Greetings again from the darkness. Renowned music producer Don Was sits at a sound board and methodically begins to deconstruct the gorgeous song, “God Only Knows”. As the instruments fade, and he shuffles the isolated vocals, Was shakes his head in amazement all these years later. The man behind the song, Brian Wilson (founder of The Beach Boys), was and remains a musical genius, and in his case, one need not be concerned about applying that overused label.

If director Brent Wilson’s film has a structure, it comes in the form of multiple car rides and diner lunches featuring Brian and his friend, “Rolling Stone” editor Jason Fine. Due to Brian’s anxiety during sit-down interviews, car rides and chats with his friend provide more comfort and free him up to reminisce and discuss his life and music. On the drives, Brian chooses the songs he wants Jason to play, depending on the mood and the topic of conversation.

Mental Health is now treated much differently than in years past. At age 21, Brian suffered from ‘auditory hallucinations’ – he was hearing voices in his head. Over the course of 6 decades, he has attempted to deal with the voices in various ways: food, drugs, alcohol, therapy, etc. But his only real escape has been through music.
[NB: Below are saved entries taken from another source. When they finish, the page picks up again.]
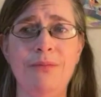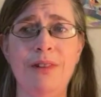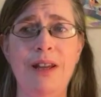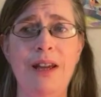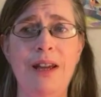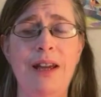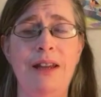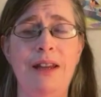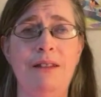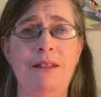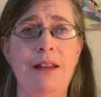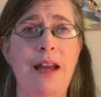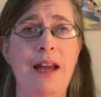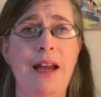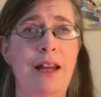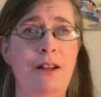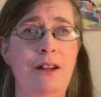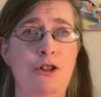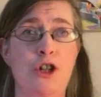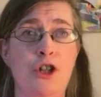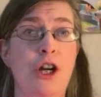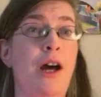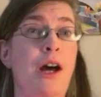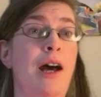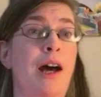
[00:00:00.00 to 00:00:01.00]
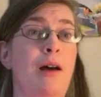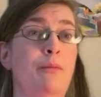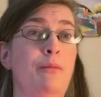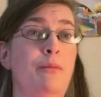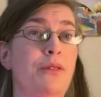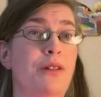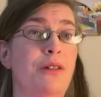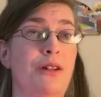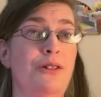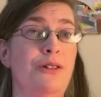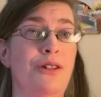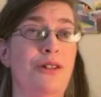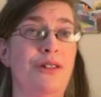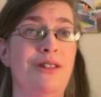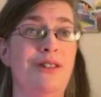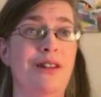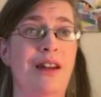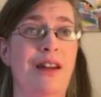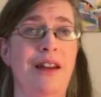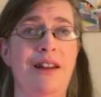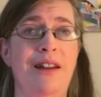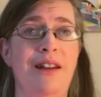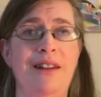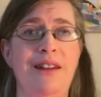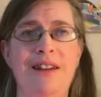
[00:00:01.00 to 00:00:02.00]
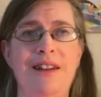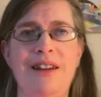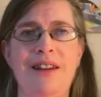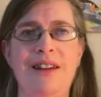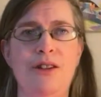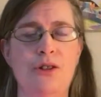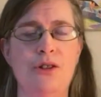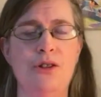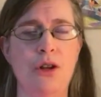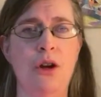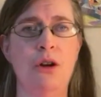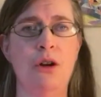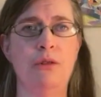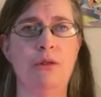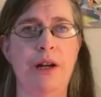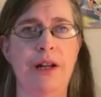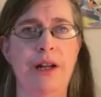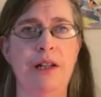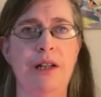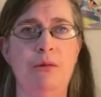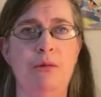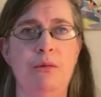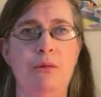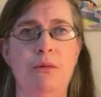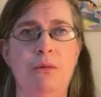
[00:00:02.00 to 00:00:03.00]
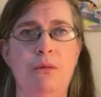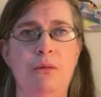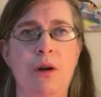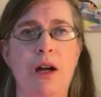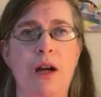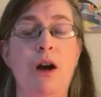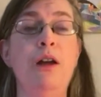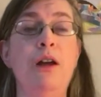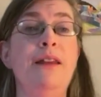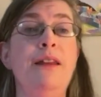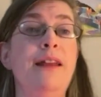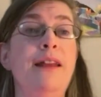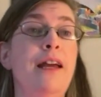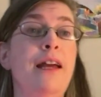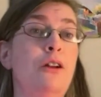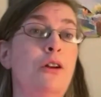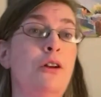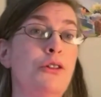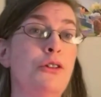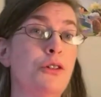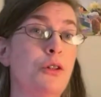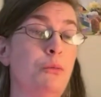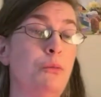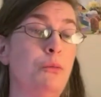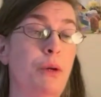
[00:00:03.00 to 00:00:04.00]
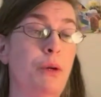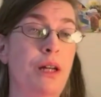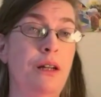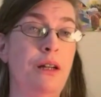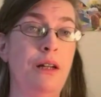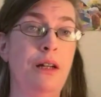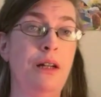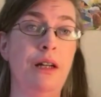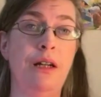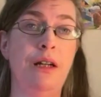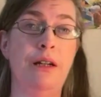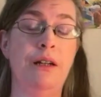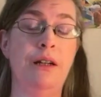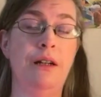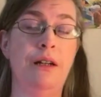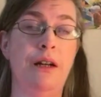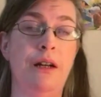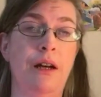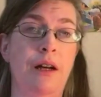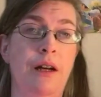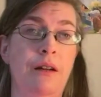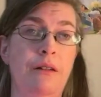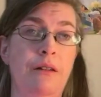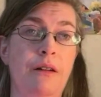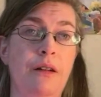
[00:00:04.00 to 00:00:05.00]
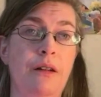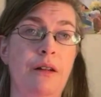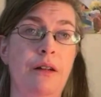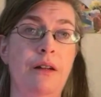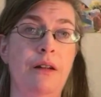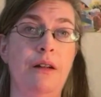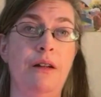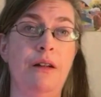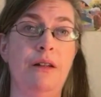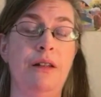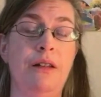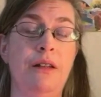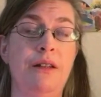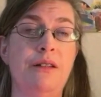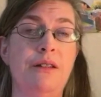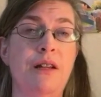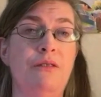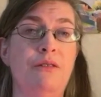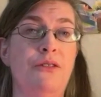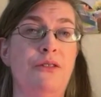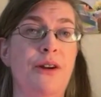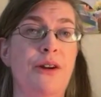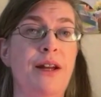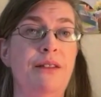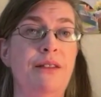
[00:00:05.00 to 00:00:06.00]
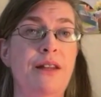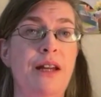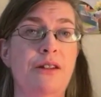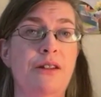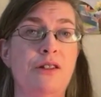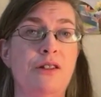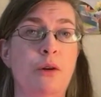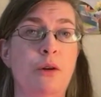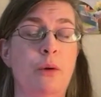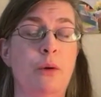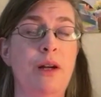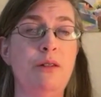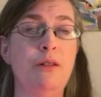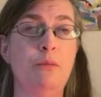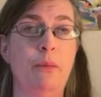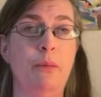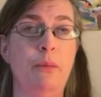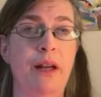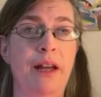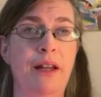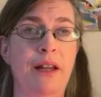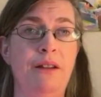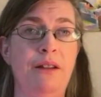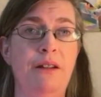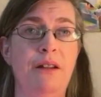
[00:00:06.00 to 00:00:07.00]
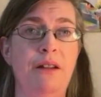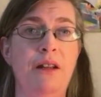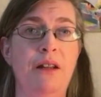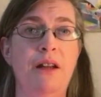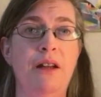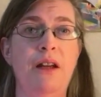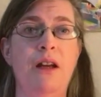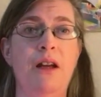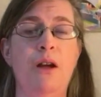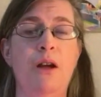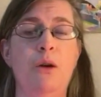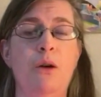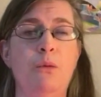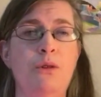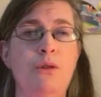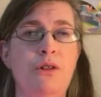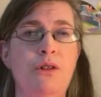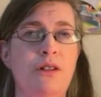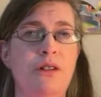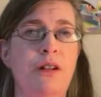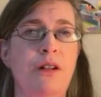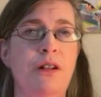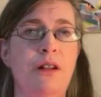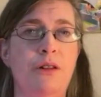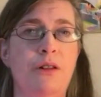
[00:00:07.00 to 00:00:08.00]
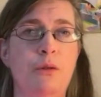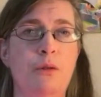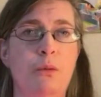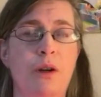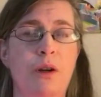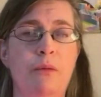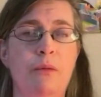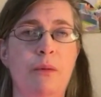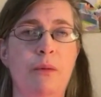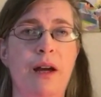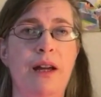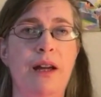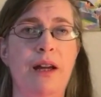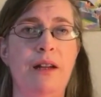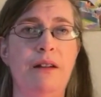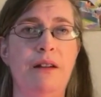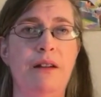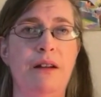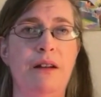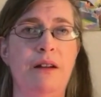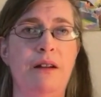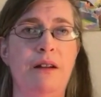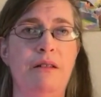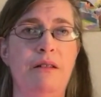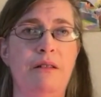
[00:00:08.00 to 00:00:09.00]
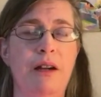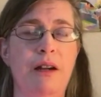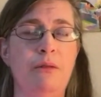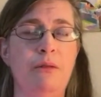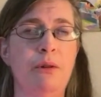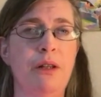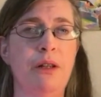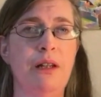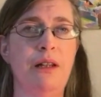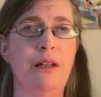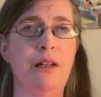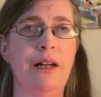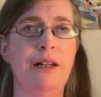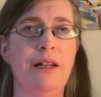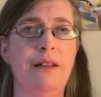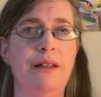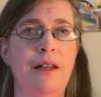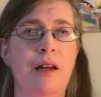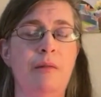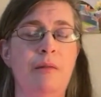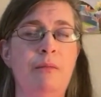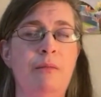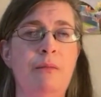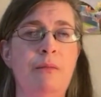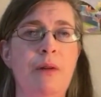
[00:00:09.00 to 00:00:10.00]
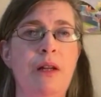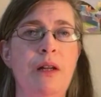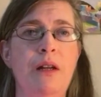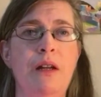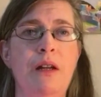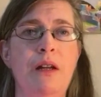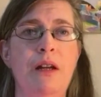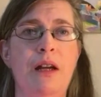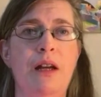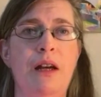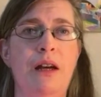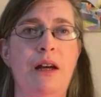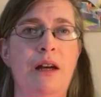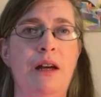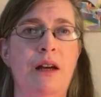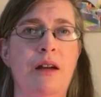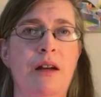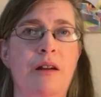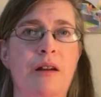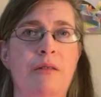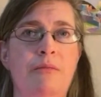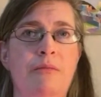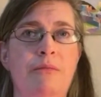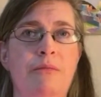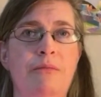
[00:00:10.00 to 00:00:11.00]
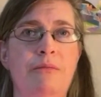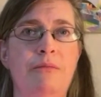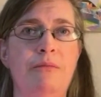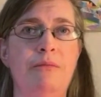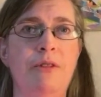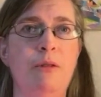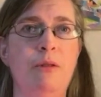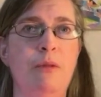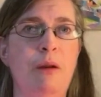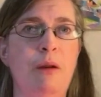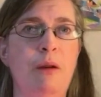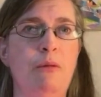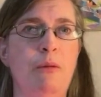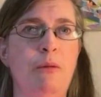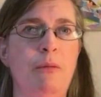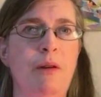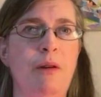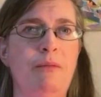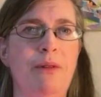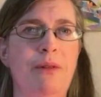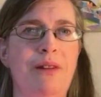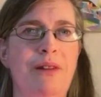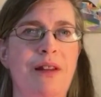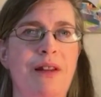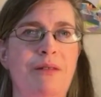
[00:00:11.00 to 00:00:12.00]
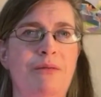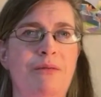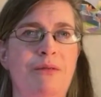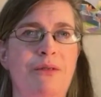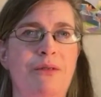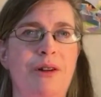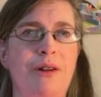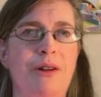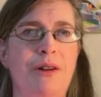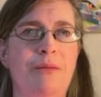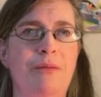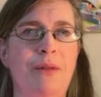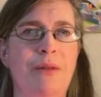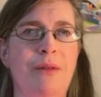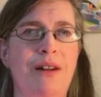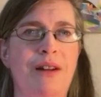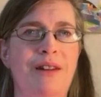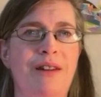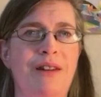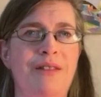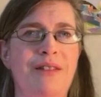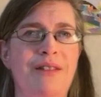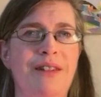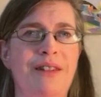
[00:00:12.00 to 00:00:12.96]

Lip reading: and chops, I should say, songwriting. And they had also been in, let's not forget, the SOS Band, which is another one of my, I really like them. You may remember them from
Even today, Brian never really looks at ease unless he’s performing his songs. He rides along offering commentary as his friend Jason tenderly guides him through the past, including stops at his childhood home in Hawthorne, Paradise Cove where an album cover was shot, his home on Laurel Way that featured his piano in a sandbox, and the Bellagio Road mansion in Beverly Hills. Brian is not one to dwell on the past, but he has tremendous recall for different phases of life.
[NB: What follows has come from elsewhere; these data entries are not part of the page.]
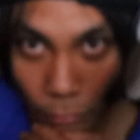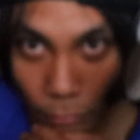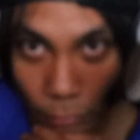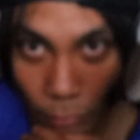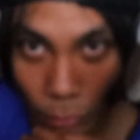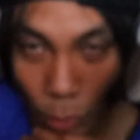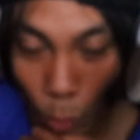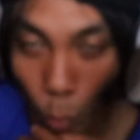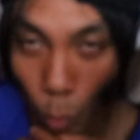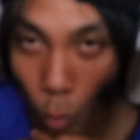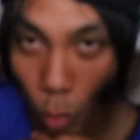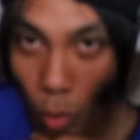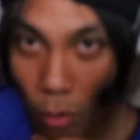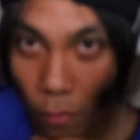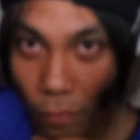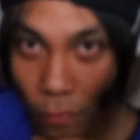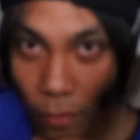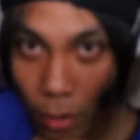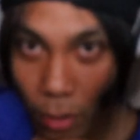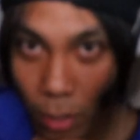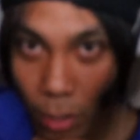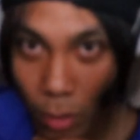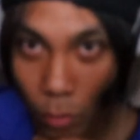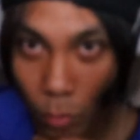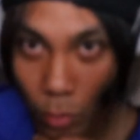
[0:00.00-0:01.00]
The
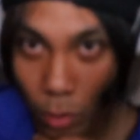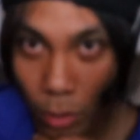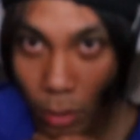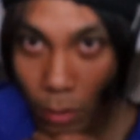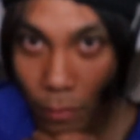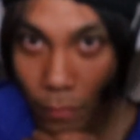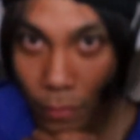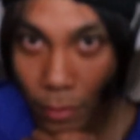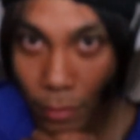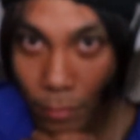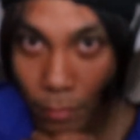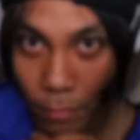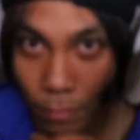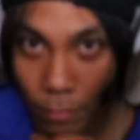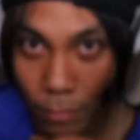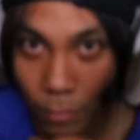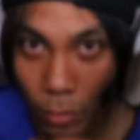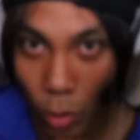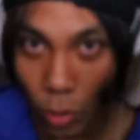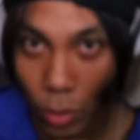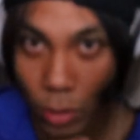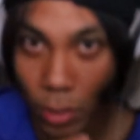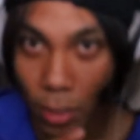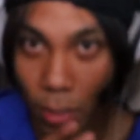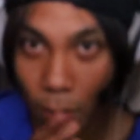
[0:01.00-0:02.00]
warfare that we live in,
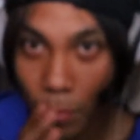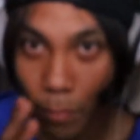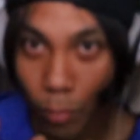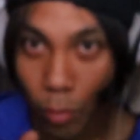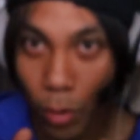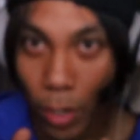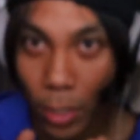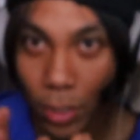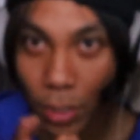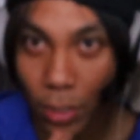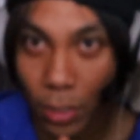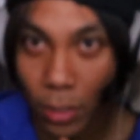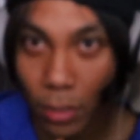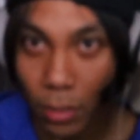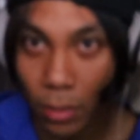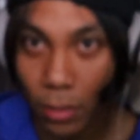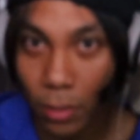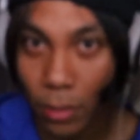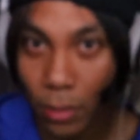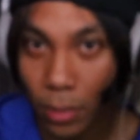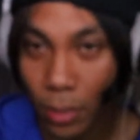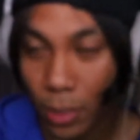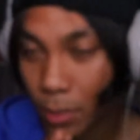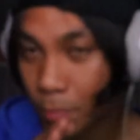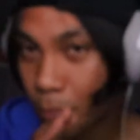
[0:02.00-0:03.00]
all this depression,
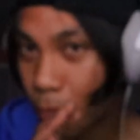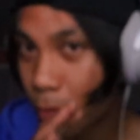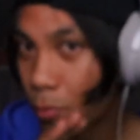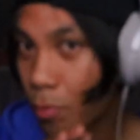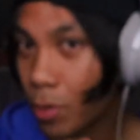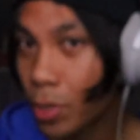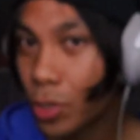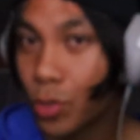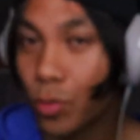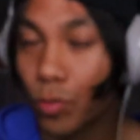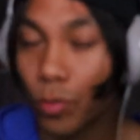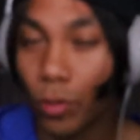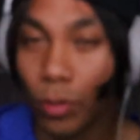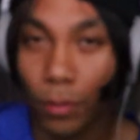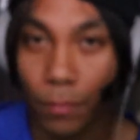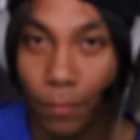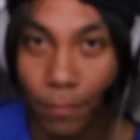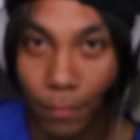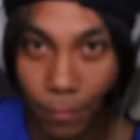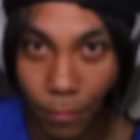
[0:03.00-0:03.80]
is spiritual.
As you might expect, many musicians are eager to discuss how Brian’s music with The Beach Boys influenced their own songwriting. Included here are Jakob Dylan (The Wallflowers and son of Bob), Jim James (My Morning Jacket), Taylor Hawkins, Linda Perry, Elton John, Bruce Springsteen, and even Nick Jonas. We presume the latter was included to represent the younger generation’s appreciation of music past. Elton may offer the most profound comment when he states Brian deserves accolades for his music AND his life. Each phase of Brian’s life is touched on, though we never dive too deeply. His demanding father (Murray Wilson) is heard through audio recordings, and the infamous “Landy years” where Dr. Eugene Landy literally controlled Brian’s life (right down to a sad story of spaghetti) are briefly dealt with, allowing us some insight into Brian’s many challenges over the years – including the death of two brothers, (and Beach Boys) Carl and Dennis.
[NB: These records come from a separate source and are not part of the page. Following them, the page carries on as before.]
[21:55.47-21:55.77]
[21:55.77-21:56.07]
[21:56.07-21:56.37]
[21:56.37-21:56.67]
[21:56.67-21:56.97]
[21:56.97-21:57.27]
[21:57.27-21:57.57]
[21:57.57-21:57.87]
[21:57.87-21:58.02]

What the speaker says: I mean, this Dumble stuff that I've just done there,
But it’s the music that means the most to Brian and to us. We get some clips of live performances from the early days of The Beach Boys to the more recent live performances of Brian on stage. There is a terrific montage blending Carl’s and Brian’s separate singing “God Only Knows”, and Brian disclosing that “Good Vibrations” was recorded in pieces at 4 different studios to capture the sound he wanted. He also admits to being inspired by The Beatles and wanting to eclipse their work – which led to his writing the masterpiece Pet Sounds album, in turn inspiring The Beatles to write Sgt Pepper. There is a brief clip of Brian’s cousin, and fellow Beach Boy, Al Jardine commenting on Brian’s immense talent, but as expected, there is nothing from Mike Love; although Brian graciously proclaims Mike Love was “a great singer”.

Brian’s Beach Boys music has brought so much joy to listeners and fans over the years, and it’s truly fascinating to see how he has battled through a life filled with sadness and obstacles. Watching him listen to brother Dennis’s solo album, learning how he re-worked his unfinished Smile album to finally release it in 2004, or seeing clips of his live Pet Sounds performance at The Hollywood Bowl helps us understand the healing power of music. Brian has been compared to Mozart, and his fellow musicians discuss how his genius and vision shines through in song structure and texture. Brian Wilson stands as proof that for a true artist, pain and beauty are often linked and dependent on each other. The film’s closing credits feature footage of Brian and Jim James recording a new song, “Right Where I Belong”, showing that the music (and the man) is still a force.